**How to complete this task**
Reproduce the entries below in full, word for word.

++++ Entries provided ++++

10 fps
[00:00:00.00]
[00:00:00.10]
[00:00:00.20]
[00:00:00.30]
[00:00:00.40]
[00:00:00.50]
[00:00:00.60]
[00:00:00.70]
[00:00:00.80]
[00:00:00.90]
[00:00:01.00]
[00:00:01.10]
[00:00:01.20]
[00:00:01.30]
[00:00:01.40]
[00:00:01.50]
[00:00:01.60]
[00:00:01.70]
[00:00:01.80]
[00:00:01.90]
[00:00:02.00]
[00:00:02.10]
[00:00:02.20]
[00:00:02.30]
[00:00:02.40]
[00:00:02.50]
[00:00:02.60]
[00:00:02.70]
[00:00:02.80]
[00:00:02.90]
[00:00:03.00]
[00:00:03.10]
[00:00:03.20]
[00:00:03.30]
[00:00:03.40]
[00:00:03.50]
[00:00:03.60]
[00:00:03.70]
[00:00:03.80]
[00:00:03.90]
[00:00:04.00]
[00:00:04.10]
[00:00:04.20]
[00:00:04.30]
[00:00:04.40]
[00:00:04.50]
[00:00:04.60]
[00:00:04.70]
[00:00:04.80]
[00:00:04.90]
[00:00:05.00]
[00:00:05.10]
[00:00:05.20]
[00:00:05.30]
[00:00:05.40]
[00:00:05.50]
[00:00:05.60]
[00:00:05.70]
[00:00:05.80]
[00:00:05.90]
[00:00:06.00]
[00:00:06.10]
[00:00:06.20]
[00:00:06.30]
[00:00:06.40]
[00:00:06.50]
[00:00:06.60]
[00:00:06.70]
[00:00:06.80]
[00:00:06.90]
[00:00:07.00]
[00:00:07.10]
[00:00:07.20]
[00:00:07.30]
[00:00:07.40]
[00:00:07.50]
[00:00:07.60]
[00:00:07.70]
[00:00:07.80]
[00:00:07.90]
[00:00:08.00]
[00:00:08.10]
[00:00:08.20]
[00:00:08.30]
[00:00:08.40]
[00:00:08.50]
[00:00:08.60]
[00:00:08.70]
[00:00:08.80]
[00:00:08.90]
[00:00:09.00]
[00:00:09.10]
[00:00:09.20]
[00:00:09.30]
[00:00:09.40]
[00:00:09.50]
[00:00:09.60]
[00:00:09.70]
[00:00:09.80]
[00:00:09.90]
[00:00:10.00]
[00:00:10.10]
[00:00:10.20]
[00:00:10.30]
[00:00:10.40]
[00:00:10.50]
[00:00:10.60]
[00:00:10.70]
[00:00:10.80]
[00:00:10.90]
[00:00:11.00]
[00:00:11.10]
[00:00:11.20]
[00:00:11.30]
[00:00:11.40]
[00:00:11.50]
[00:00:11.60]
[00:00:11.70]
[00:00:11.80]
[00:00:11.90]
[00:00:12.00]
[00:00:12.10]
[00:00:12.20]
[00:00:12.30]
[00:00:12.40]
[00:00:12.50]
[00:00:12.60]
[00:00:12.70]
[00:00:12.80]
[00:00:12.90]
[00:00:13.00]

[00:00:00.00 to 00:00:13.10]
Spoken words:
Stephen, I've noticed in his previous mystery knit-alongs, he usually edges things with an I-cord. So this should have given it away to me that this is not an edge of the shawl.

++++

**Output for this task**
10 fps
[00:00:00.00]
[00:00:00.10]
[00:00:00.20]
[00:00:00.30]
[00:00:00.40]
[00:00:00.50]
[00:00:00.60]
[00:00:00.70]
[00:00:00.80]
[00:00:00.90]
[00:00:01.00]
[00:00:01.10]
[00:00:01.20]
[00:00:01.30]
[00:00:01.40]
[00:00:01.50]
[00:00:01.60]
[00:00:01.70]
[00:00:01.80]
[00:00:01.90]
[00:00:02.00]
[00:00:02.10]
[00:00:02.20]
[00:00:02.30]
[00:00:02.40]
[00:00:02.50]
[00:00:02.60]
[00:00:02.70]
[00:00:02.80]
[00:00:02.90]
[00:00:03.00]
[00:00:03.10]
[00:00:03.20]
[00:00:03.30]
[00:00:03.40]
[00:00:03.50]
[00:00:03.60]
[00:00:03.70]
[00:00:03.80]
[00:00:03.90]
[00:00:04.00]
[00:00:04.10]
[00:00:04.20]
[00:00:04.30]
[00:00:04.40]
[00:00:04.50]
[00:00:04.60]
[00:00:04.70]
[00:00:04.80]
[00:00:04.90]
[00:00:05.00]
[00:00:05.10]
[00:00:05.20]
[00:00:05.30]
[00:00:05.40]
[00:00:05.50]
[00:00:05.60]
[00:00:05.70]
[00:00:05.80]
[00:00:05.90]
[00:00:06.00]
[00:00:06.10]
[00:00:06.20]
[00:00:06.30]
[00:00:06.40]
[00:00:06.50]
[00:00:06.60]
[00:00:06.70]
[00:00:06.80]
[00:00:06.90]
[00:00:07.00]
[00:00:07.10]
[00:00:07.20]
[00:00:07.30]
[00:00:07.40]
[00:00:07.50]
[00:00:07.60]
[00:00:07.70]
[00:00:07.80]
[00:00:07.90]
[00:00:08.00]
[00:00:08.10]
[00:00:08.20]
[00:00:08.30]
[00:00:08.40]
[00:00:08.50]
[00:00:08.60]
[00:00:08.70]
[00:00:08.80]
[00:00:08.90]
[00:00:09.00]
[00:00:09.10]
[00:00:09.20]
[00:00:09.30]
[00:00:09.40]
[00:00:09.50]
[00:00:09.60]
[00:00:09.70]
[00:00:09.80]
[00:00:09.90]
[00:00:10.00]
[00:00:10.10]
[00:00:10.20]
[00:00:10.30]
[00:00:10.40]
[00:00:10.50]
[00:00:10.60]
[00:00:10.70]
[00:00:10.80]
[00:00:10.90]
[00:00:11.00]
[00:00:11.10]
[00:00:11.20]
[00:00:11.30]
[00:00:11.40]
[00:00:11.50]
[00:00:11.60]
[00:00:11.70]
[00:00:11.80]
[00:00:11.90]
[00:00:12.00]
[00:00:12.10]
[00:00:12.20]
[00:00:12.30]
[00:00:12.40]
[00:00:12.50]
[00:00:12.60]
[00:00:12.70]
[00:00:12.80]
[00:00:12.90]
[00:00:13.00]

[00:00:00.00 to 00:00:13.10]
Spoken words:
Stephen, I've noticed in his previous mystery knit-alongs, he usually edges things with an I-cord. So this should have given it away to me that this is not an edge of the shawl.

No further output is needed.